Wielrennen is geen sport. Wielrennen is romantiek. Van een koers die begint in een plaats, met een avontuur onderweg, tot een aankomst waar een nieuwe omgeving wacht, waar de verhalen over de koers met het uur mooier worden. Vaak wordt de vergissing gemaakt dat wielrennen een sport is zoals atletiek, zwemmen of bijvoorbeeld marathon lopen. Fout. Wielrennen is het leven zelf. Een overlevingsstrijd, met renners die zich mooi soigneren, op glimmende fietsen, met veel kermis bij de start, muziek, zaken die afleiden van de koers zelf (het pijn doen van de ander), er wordt gesproken over van allesbehalve wielrennen, terwijl voor de renners 24 uur per dag het zoemende geluid van de wielen in de koers te horen is. Uiterlijk is, net als voor velen in het dagelijks leven, heel belangrijk. Een renner die zich niet aan de kleding etiquette houdt zal nooit winnen; “we laten ons niet flikken door zo’n amateur”. Iedere “echte” renner zal altijd wanneer hij langs een etage ruit komt naar zichzelf kijken. Hoe zie ik eruit, hoe zit ik op de fiets.

Dat laatste is onderdeel van de komende blogs, de fiets houding voor renners. Weliswaar in relatie tot de laatste ergonomische en prestatie fysieke wetenschappelijke inzichten. Let wel – en vandaar deze uitgebreide inleiding in de wielercultuur (wat nodig is omdat de aanwas van veel nieuwe sportfietsers groot is) blijft voor veel renners de performance belangrijk, maar de uitstraling “de zit” minstens net zo.

De basisfietshouding, de kenners weten dat nog, komt van Bernard Hinault. Dat is een zit ver achter de trapas. Om dan vervolgens het stuur lang, ver en laag te hebben staan. Dat gaf een lange, sterke, uitstraling, waarbij iedere pedaal push veel kracht genereerde. Het is een geblokte zit, met rechte lijnen. Het bovenlichaam ligt bijna horizontaal vanaf het achterwerk naar het stuur. Er is een anekdote waarbij Hinault midden in een Tour de France etappe stopt, een tangetje pakt en zijn zadel met de hand een klap geeft aan de voorkant zodat de zadel in zijn maximale achteruitstand kwam te staan. In die tijd reed vrijwel iedereen in die positie.
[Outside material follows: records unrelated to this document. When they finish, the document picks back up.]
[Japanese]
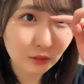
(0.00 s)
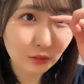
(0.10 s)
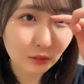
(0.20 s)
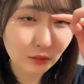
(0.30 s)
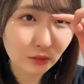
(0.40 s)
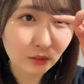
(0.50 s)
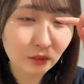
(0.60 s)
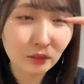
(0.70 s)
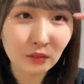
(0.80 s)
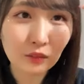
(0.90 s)
そ
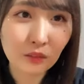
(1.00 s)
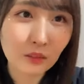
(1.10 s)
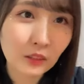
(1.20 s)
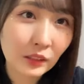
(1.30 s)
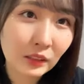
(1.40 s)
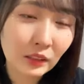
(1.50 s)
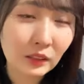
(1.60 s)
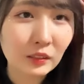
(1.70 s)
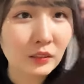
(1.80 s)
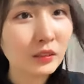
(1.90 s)
あれな
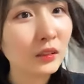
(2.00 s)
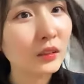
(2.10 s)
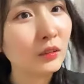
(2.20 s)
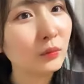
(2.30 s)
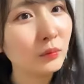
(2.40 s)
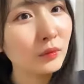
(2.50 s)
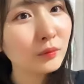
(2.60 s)
んですけれども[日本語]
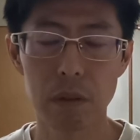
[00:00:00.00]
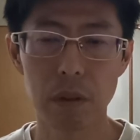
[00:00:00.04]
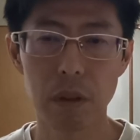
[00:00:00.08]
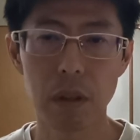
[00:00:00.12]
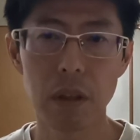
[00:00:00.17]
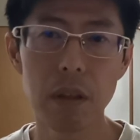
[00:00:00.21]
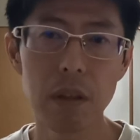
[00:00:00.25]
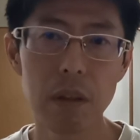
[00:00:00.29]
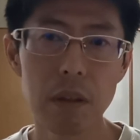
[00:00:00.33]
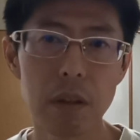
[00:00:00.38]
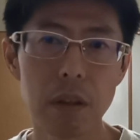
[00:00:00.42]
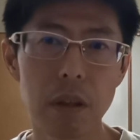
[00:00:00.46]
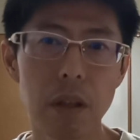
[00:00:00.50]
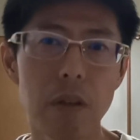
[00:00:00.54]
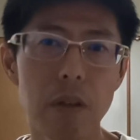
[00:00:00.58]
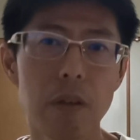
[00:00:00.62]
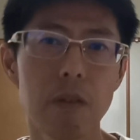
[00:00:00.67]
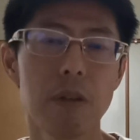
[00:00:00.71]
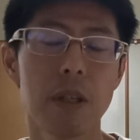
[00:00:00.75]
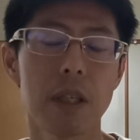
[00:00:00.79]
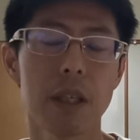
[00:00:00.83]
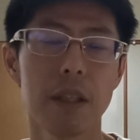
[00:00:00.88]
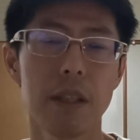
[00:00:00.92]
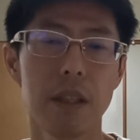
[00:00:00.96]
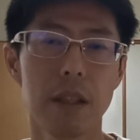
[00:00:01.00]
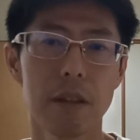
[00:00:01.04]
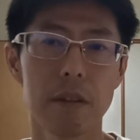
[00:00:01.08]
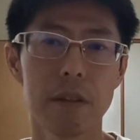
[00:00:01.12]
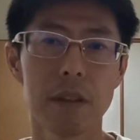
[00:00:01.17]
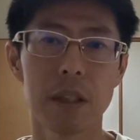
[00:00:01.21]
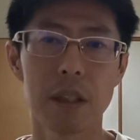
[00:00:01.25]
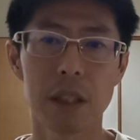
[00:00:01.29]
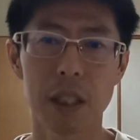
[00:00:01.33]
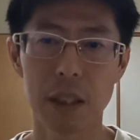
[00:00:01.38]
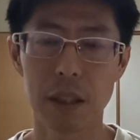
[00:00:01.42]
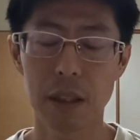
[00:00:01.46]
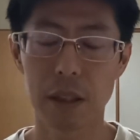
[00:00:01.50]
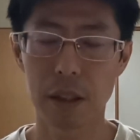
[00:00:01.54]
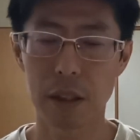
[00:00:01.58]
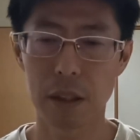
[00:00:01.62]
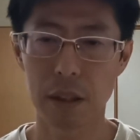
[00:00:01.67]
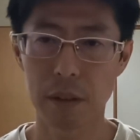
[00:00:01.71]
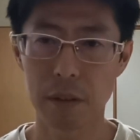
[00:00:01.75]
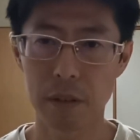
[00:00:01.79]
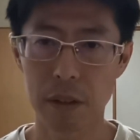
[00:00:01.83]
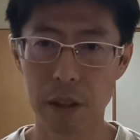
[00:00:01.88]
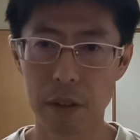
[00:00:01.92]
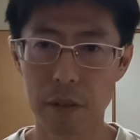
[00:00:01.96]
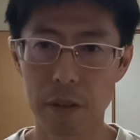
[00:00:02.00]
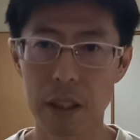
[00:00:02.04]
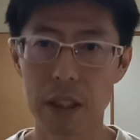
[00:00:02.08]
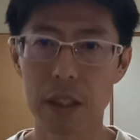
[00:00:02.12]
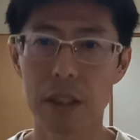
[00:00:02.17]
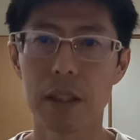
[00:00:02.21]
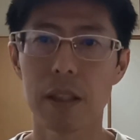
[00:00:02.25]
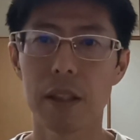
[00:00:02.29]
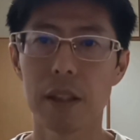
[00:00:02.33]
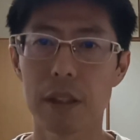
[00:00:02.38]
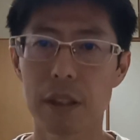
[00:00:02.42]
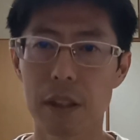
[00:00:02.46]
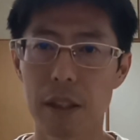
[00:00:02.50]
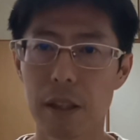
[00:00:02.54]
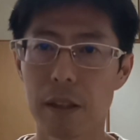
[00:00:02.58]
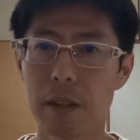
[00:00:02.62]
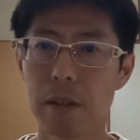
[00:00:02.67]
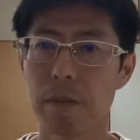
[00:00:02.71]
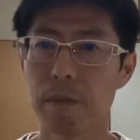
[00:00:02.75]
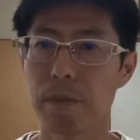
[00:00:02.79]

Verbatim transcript: えっていうわけになるなるわけじゃないですか。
Rond de jaren 90 ontstond het concept van Bio Racer. Dat vond zijn oorsprong in het idee dat wetenschappelijk was aangetoond dat bij iedere lichaamslengte een optimale fietsafstelling hoorde. Eigenlijk de eerste bikefitting. Die filosofie van fietshouding ging uit van al een meer ronde zit. Het zadel iets meer naar voren, stuurpen iets korter, een meer, vandaar de naam, meer organische zit die meer zou passen bij een lichaam. In plaats van een lichaam die zich aanpast aan de fiets. Dat was ook de tijd van experimenten. We zagen bijvoorbeeld in die tijd Fignon met een wat langere houding, maar ook Greg Lemond die dan weer meer naar voren zat en lager op het stuur. Uniek zijn de beelden van de finale tijdrit op de Champs Elysees (zie dit filmpje). Feitelijk was dit het begin van de focus op fietshouding als belangrijk element om het verschil te maken voor fietsen als sport.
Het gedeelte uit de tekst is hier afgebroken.